Sam is mother of nine-year Lucy who has a complex genetic condition.
In this blog Sam talks about her journey in pregnancy to the birth of Lucy, highlighting the gap in parental support.
I’m married to Craig and we have our daughter, Lucy. Lucy’s our only child. She’s now nine years old. Lucy was born with a very rare, almost unique condition called an unbalanced translocation. One of her chromosomes is missing a little bit off the end and in its place is an extra bit of another chromosome.
Clearly somebody thought there was a problem
I had been trying to conceive after getting married for about three years with no success and went through all of the different tests that you do.

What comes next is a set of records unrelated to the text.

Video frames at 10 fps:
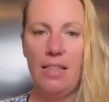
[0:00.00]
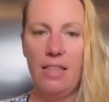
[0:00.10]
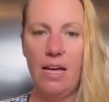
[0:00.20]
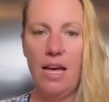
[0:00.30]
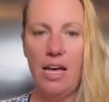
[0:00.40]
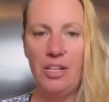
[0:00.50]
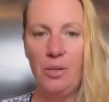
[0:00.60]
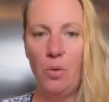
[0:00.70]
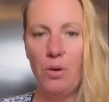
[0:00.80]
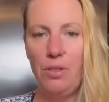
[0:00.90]
the
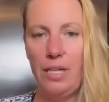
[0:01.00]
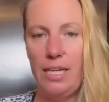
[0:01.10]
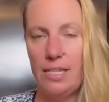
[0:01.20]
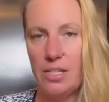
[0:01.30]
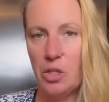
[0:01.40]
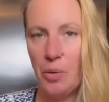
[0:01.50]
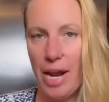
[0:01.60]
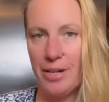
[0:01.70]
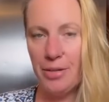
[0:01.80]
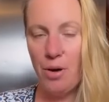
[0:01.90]
northeast
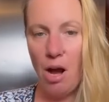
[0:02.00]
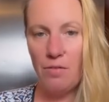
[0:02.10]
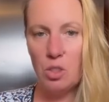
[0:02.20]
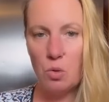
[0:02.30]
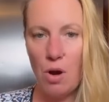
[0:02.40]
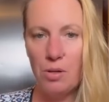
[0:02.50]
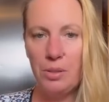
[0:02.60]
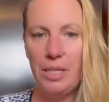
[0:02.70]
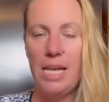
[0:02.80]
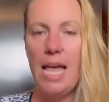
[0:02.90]
crater of
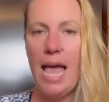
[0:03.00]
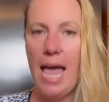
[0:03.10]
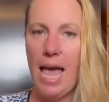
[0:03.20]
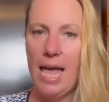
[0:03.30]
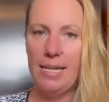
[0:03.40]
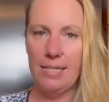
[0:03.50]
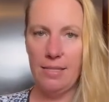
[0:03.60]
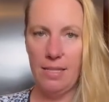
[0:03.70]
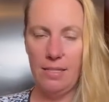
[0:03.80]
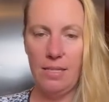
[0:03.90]
Stromboli and
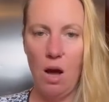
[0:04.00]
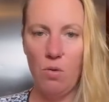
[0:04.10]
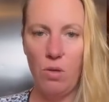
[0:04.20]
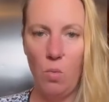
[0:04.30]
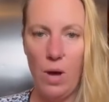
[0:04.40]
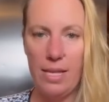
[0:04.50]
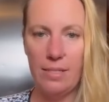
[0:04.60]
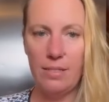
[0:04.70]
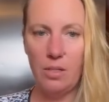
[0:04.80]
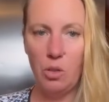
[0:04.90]
the
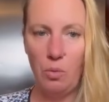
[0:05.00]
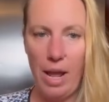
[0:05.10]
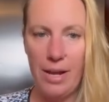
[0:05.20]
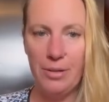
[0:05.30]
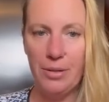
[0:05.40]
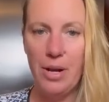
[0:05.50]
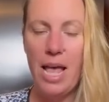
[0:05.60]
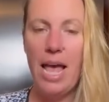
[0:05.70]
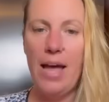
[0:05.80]
southwest crater.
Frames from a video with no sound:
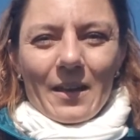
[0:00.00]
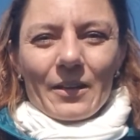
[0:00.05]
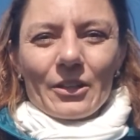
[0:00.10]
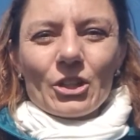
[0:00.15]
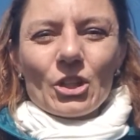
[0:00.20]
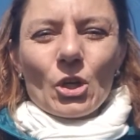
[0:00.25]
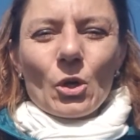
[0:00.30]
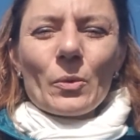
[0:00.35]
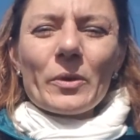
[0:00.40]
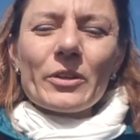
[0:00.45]

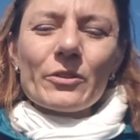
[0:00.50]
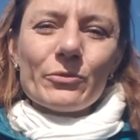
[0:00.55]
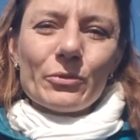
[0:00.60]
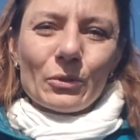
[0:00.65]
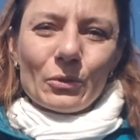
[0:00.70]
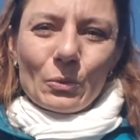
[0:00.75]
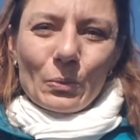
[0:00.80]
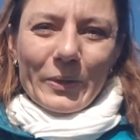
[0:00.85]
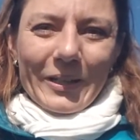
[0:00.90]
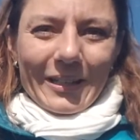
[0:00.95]
Knowing
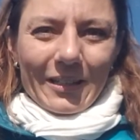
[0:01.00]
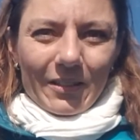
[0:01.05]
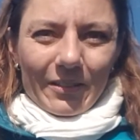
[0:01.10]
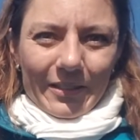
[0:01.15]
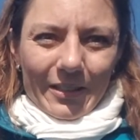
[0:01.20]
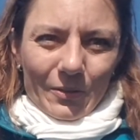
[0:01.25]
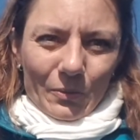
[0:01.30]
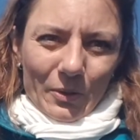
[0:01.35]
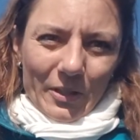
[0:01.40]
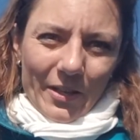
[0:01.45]
full well
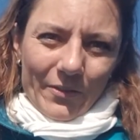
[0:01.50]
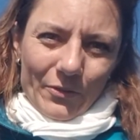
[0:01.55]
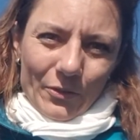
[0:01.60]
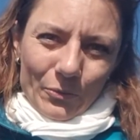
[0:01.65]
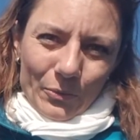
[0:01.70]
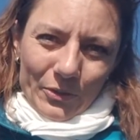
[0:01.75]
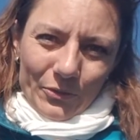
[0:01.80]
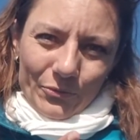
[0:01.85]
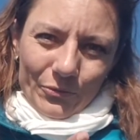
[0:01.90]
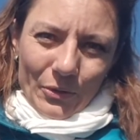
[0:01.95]
that whatever
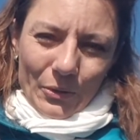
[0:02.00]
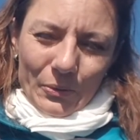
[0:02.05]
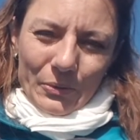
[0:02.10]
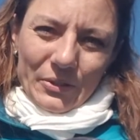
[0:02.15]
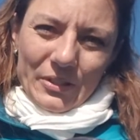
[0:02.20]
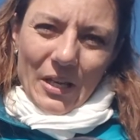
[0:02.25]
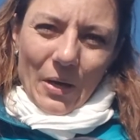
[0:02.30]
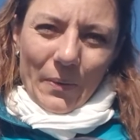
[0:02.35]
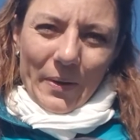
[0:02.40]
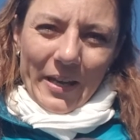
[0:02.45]
we
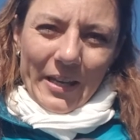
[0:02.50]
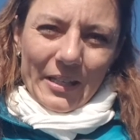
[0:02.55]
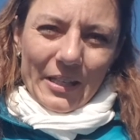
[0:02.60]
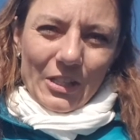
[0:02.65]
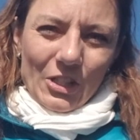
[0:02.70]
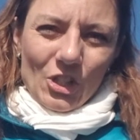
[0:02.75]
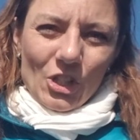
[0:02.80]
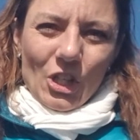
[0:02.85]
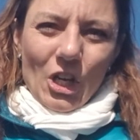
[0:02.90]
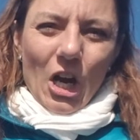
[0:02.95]
focus our
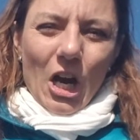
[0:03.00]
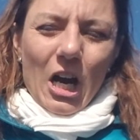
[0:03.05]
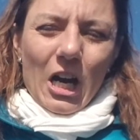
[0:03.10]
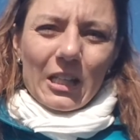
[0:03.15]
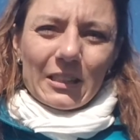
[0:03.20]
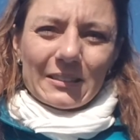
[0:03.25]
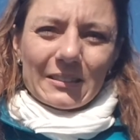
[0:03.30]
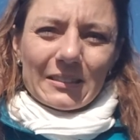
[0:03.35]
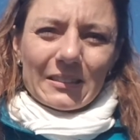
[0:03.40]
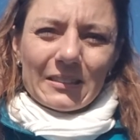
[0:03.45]
energy
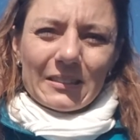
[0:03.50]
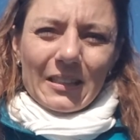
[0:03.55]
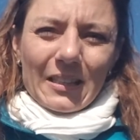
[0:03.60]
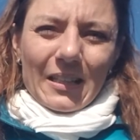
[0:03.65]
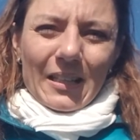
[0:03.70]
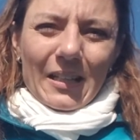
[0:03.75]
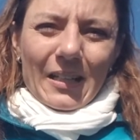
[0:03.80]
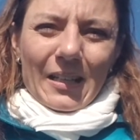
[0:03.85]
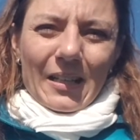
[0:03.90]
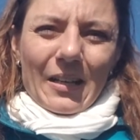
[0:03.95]
on,
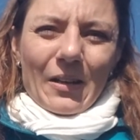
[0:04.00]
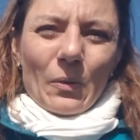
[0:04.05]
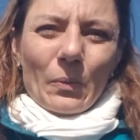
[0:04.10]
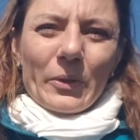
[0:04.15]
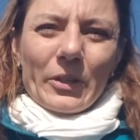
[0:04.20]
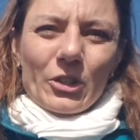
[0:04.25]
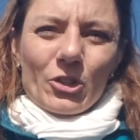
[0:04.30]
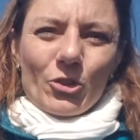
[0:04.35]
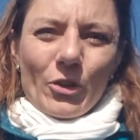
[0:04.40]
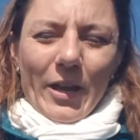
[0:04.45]
we
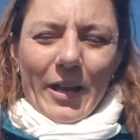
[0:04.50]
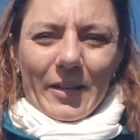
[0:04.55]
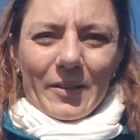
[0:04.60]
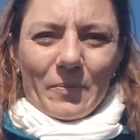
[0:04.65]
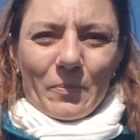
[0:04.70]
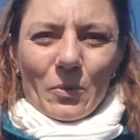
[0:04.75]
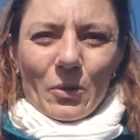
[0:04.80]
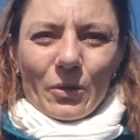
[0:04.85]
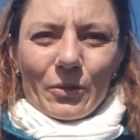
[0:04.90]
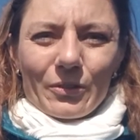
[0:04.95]
attract
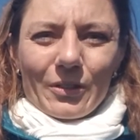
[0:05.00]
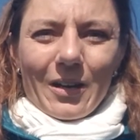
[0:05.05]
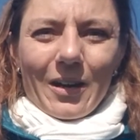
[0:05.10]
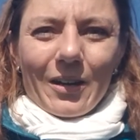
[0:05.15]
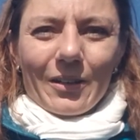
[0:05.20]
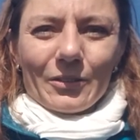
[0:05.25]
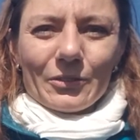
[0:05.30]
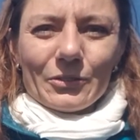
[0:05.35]
more of.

The first round of IVF was unsuccessful. Then we paid for our second round of IVF. We succeeded. We thought, ‘Great. That’s fantastic’. Then at the twenty weeks scan, everything changed. She was too small, there was not enough fluid in the womb. I had the scans twice a week for the remainder of my pregnancy. I also had something called Dopplers every fortnight. Basically, measuring the levels of oxygen and other things, going in to make sure that there’s no placenta lymph insufficiency. We also saw an obstetrician every week, from about 22 weeks. Clearly somebody thought there was a problem.
I had a high-risk pregnancy. When I got to 37 weeks they pushed us into having a C-Section a bit earlier than, perhaps, we should’ve done. She was born at 5 pounds 1 ounce. I bled a lot. I was quite poorly.
I hadn’t held my baby much or seen her enough
When she came out her left leg was above her head. It was a right odd shape because of her hip dysplasia, which they still didn’t know about because they just said she was breech. I wanted, skin-to-skin contact but I only spent about five minutes with her. They took her off to a whole different department in the hospital. She wasn’t even, in the room next door.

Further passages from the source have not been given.